_Exercise goal_.
The entries below should be given again exactly, minus their pictures.

Top of Records for the exercise

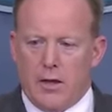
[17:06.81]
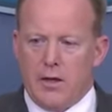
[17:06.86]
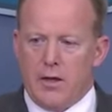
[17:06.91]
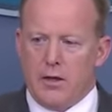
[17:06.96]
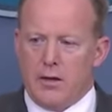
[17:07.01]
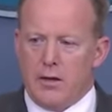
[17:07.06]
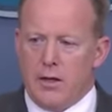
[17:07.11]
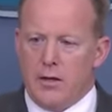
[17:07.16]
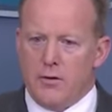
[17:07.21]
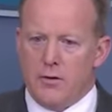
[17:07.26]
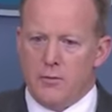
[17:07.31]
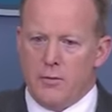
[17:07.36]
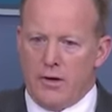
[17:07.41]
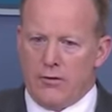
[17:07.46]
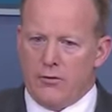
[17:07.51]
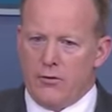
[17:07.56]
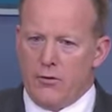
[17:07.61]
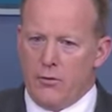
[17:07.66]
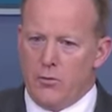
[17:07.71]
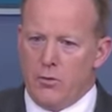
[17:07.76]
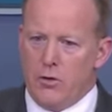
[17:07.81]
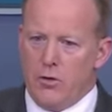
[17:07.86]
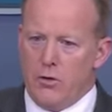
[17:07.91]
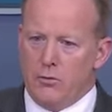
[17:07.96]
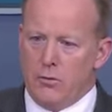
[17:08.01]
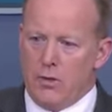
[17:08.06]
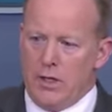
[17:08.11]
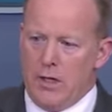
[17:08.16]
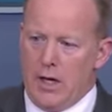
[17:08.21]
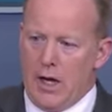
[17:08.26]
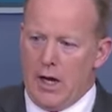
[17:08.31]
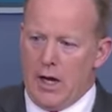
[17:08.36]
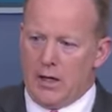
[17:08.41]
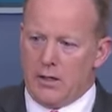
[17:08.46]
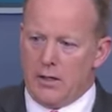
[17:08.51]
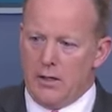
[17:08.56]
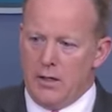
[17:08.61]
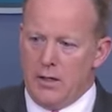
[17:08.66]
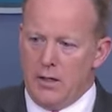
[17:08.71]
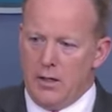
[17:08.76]
I think that the rest of the world, when he
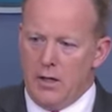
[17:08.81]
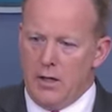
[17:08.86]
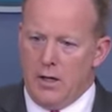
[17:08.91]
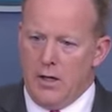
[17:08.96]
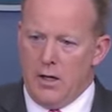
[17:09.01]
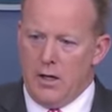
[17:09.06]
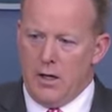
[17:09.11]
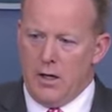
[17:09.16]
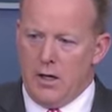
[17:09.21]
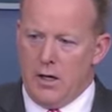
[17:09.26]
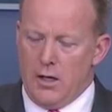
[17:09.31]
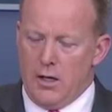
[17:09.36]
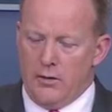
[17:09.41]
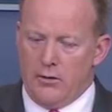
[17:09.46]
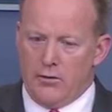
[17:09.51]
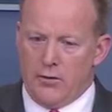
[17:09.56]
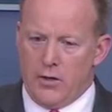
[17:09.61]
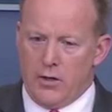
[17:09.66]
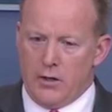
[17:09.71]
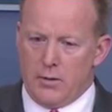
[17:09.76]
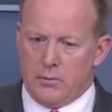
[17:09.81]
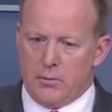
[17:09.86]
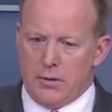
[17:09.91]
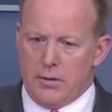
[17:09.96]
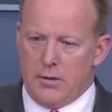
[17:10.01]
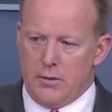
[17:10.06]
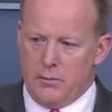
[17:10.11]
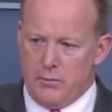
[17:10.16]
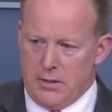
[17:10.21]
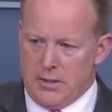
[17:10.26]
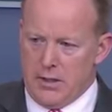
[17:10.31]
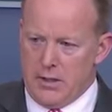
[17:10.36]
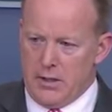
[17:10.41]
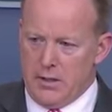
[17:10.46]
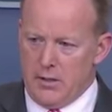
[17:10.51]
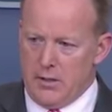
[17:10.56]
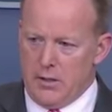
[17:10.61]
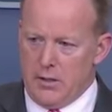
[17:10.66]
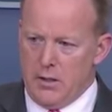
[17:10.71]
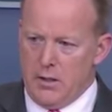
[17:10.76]
acted uh, in Syria in
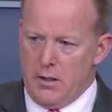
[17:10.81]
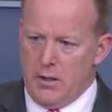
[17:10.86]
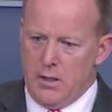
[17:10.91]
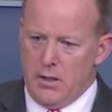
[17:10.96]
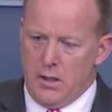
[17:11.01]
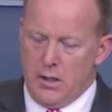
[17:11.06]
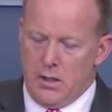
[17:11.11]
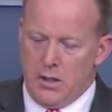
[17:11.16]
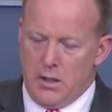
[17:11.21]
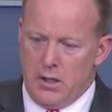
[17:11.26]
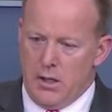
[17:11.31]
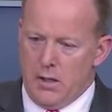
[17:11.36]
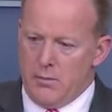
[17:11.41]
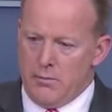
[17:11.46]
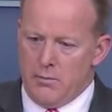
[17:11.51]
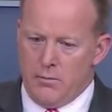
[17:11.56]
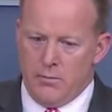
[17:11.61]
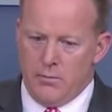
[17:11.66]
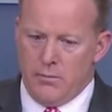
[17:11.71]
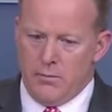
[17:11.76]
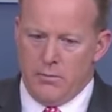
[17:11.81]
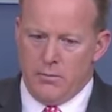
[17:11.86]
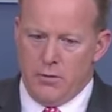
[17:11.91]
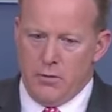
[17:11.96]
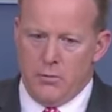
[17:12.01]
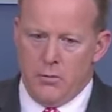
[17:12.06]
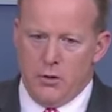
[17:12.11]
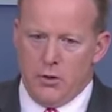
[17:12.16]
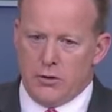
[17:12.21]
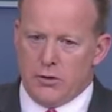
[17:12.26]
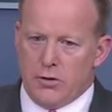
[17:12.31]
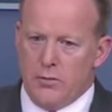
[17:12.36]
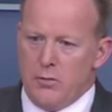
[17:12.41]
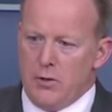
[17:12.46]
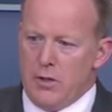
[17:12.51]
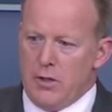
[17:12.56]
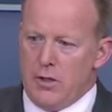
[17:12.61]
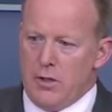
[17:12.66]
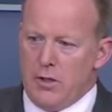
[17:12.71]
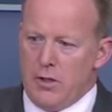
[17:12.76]
particular, um, the world
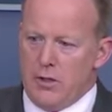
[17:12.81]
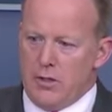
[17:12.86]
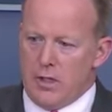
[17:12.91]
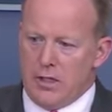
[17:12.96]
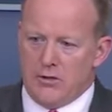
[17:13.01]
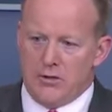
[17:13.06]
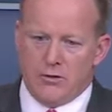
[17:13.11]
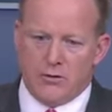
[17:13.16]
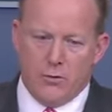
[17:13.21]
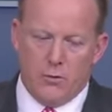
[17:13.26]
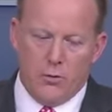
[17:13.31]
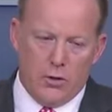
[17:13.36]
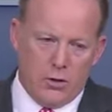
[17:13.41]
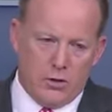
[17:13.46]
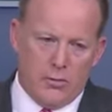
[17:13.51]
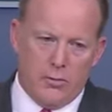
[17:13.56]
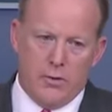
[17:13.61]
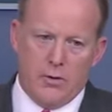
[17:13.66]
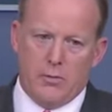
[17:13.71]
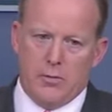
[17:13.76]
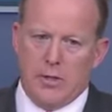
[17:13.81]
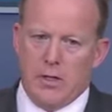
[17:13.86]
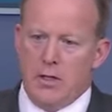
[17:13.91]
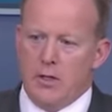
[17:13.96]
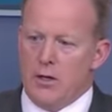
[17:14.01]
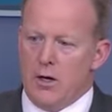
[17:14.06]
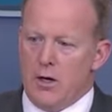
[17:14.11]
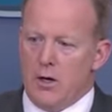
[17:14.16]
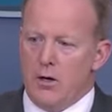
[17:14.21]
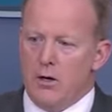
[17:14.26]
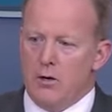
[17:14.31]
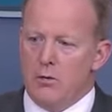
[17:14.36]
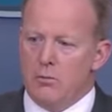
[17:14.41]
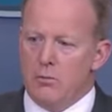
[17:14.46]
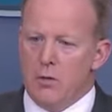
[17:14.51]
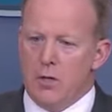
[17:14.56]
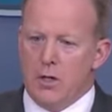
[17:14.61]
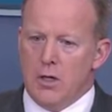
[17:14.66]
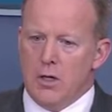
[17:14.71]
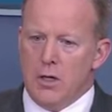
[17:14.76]
community, not just the world community, but here at
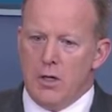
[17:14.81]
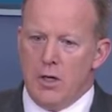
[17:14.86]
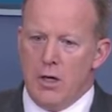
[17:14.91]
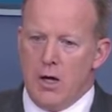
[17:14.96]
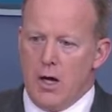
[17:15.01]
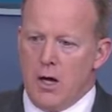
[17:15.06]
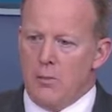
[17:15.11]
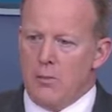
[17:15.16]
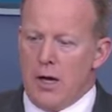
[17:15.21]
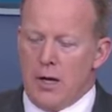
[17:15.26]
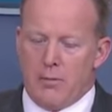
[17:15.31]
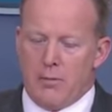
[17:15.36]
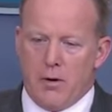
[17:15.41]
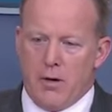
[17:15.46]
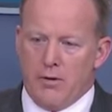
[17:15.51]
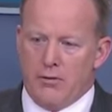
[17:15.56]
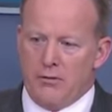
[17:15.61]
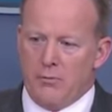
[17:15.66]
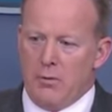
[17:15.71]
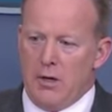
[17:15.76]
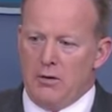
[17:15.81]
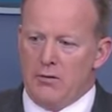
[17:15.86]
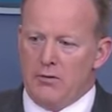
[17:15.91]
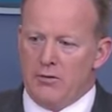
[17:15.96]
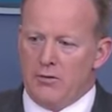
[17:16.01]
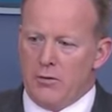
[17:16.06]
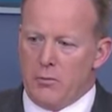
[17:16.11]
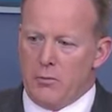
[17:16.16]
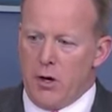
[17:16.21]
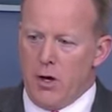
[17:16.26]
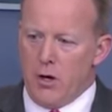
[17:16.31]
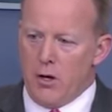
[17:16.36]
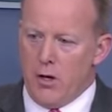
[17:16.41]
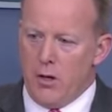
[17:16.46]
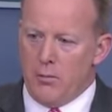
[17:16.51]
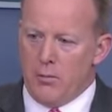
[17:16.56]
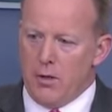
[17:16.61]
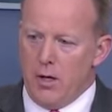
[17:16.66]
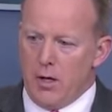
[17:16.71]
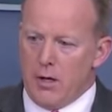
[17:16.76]
home, on a bipartisan basis,
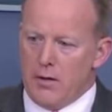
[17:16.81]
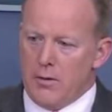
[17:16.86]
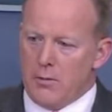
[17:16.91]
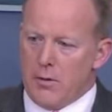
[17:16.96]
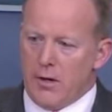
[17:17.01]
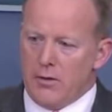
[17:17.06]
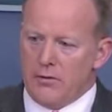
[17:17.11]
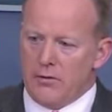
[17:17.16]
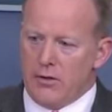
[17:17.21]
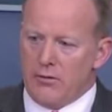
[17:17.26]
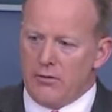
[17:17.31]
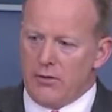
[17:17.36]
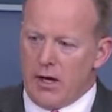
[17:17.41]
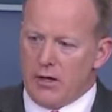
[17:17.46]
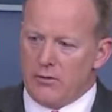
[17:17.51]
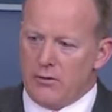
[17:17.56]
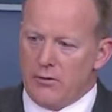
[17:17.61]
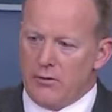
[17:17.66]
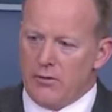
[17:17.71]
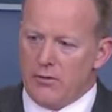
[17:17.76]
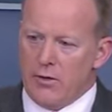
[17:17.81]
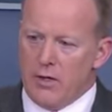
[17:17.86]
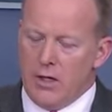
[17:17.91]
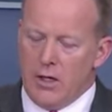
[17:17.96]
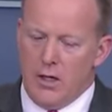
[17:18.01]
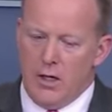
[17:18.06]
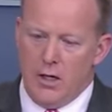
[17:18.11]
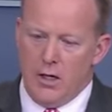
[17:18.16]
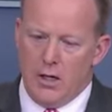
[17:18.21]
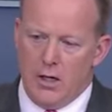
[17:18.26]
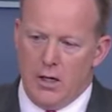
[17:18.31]
applauded, applauded the president's actions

Bottom of Records for the exercise

_Task output_.
[17:06.81]
[17:06.86]
[17:06.91]
[17:06.96]
[17:07.01]
[17:07.06]
[17:07.11]
[17:07.16]
[17:07.21]
[17:07.26]
[17:07.31]
[17:07.36]
[17:07.41]
[17:07.46]
[17:07.51]
[17:07.56]
[17:07.61]
[17:07.66]
[17:07.71]
[17:07.76]
[17:07.81]
[17:07.86]
[17:07.91]
[17:07.96]
[17:08.01]
[17:08.06]
[17:08.11]
[17:08.16]
[17:08.21]
[17:08.26]
[17:08.31]
[17:08.36]
[17:08.41]
[17:08.46]
[17:08.51]
[17:08.56]
[17:08.61]
[17:08.66]
[17:08.71]
[17:08.76]
I think that the rest of the world, when he
[17:08.81]
[17:08.86]
[17:08.91]
[17:08.96]
[17:09.01]
[17:09.06]
[17:09.11]
[17:09.16]
[17:09.21]
[17:09.26]
[17:09.31]
[17:09.36]
[17:09.41]
[17:09.46]
[17:09.51]
[17:09.56]
[17:09.61]
[17:09.66]
[17:09.71]
[17:09.76]
[17:09.81]
[17:09.86]
[17:09.91]
[17:09.96]
[17:10.01]
[17:10.06]
[17:10.11]
[17:10.16]
[17:10.21]
[17:10.26]
[17:10.31]
[17:10.36]
[17:10.41]
[17:10.46]
[17:10.51]
[17:10.56]
[17:10.61]
[17:10.66]
[17:10.71]
[17:10.76]
acted uh, in Syria in
[17:10.81]
[17:10.86]
[17:10.91]
[17:10.96]
[17:11.01]
[17:11.06]
[17:11.11]
[17:11.16]
[17:11.21]
[17:11.26]
[17:11.31]
[17:11.36]
[17:11.41]
[17:11.46]
[17:11.51]
[17:11.56]
[17:11.61]
[17:11.66]
[17:11.71]
[17:11.76]
[17:11.81]
[17:11.86]
[17:11.91]
[17:11.96]
[17:12.01]
[17:12.06]
[17:12.11]
[17:12.16]
[17:12.21]
[17:12.26]
[17:12.31]
[17:12.36]
[17:12.41]
[17:12.46]
[17:12.51]
[17:12.56]
[17:12.61]
[17:12.66]
[17:12.71]
[17:12.76]
particular, um, the world
[17:12.81]
[17:12.86]
[17:12.91]
[17:12.96]
[17:13.01]
[17:13.06]
[17:13.11]
[17:13.16]
[17:13.21]
[17:13.26]
[17:13.31]
[17:13.36]
[17:13.41]
[17:13.46]
[17:13.51]
[17:13.56]
[17:13.61]
[17:13.66]
[17:13.71]
[17:13.76]
[17:13.81]
[17:13.86]
[17:13.91]
[17:13.96]
[17:14.01]
[17:14.06]
[17:14.11]
[17:14.16]
[17:14.21]
[17:14.26]
[17:14.31]
[17:14.36]
[17:14.41]
[17:14.46]
[17:14.51]
[17:14.56]
[17:14.61]
[17:14.66]
[17:14.71]
[17:14.76]
community, not just the world community, but here at
[17:14.81]
[17:14.86]
[17:14.91]
[17:14.96]
[17:15.01]
[17:15.06]
[17:15.11]
[17:15.16]
[17:15.21]
[17:15.26]
[17:15.31]
[17:15.36]
[17:15.41]
[17:15.46]
[17:15.51]
[17:15.56]
[17:15.61]
[17:15.66]
[17:15.71]
[17:15.76]
[17:15.81]
[17:15.86]
[17:15.91]
[17:15.96]
[17:16.01]
[17:16.06]
[17:16.11]
[17:16.16]
[17:16.21]
[17:16.26]
[17:16.31]
[17:16.36]
[17:16.41]
[17:16.46]
[17:16.51]
[17:16.56]
[17:16.61]
[17:16.66]
[17:16.71]
[17:16.76]
home, on a bipartisan basis,
[17:16.81]
[17:16.86]
[17:16.91]
[17:16.96]
[17:17.01]
[17:17.06]
[17:17.11]
[17:17.16]
[17:17.21]
[17:17.26]
[17:17.31]
[17:17.36]
[17:17.41]
[17:17.46]
[17:17.51]
[17:17.56]
[17:17.61]
[17:17.66]
[17:17.71]
[17:17.76]
[17:17.81]
[17:17.86]
[17:17.91]
[17:17.96]
[17:18.01]
[17:18.06]
[17:18.11]
[17:18.16]
[17:18.21]
[17:18.26]
[17:18.31]
applauded, applauded the president's actions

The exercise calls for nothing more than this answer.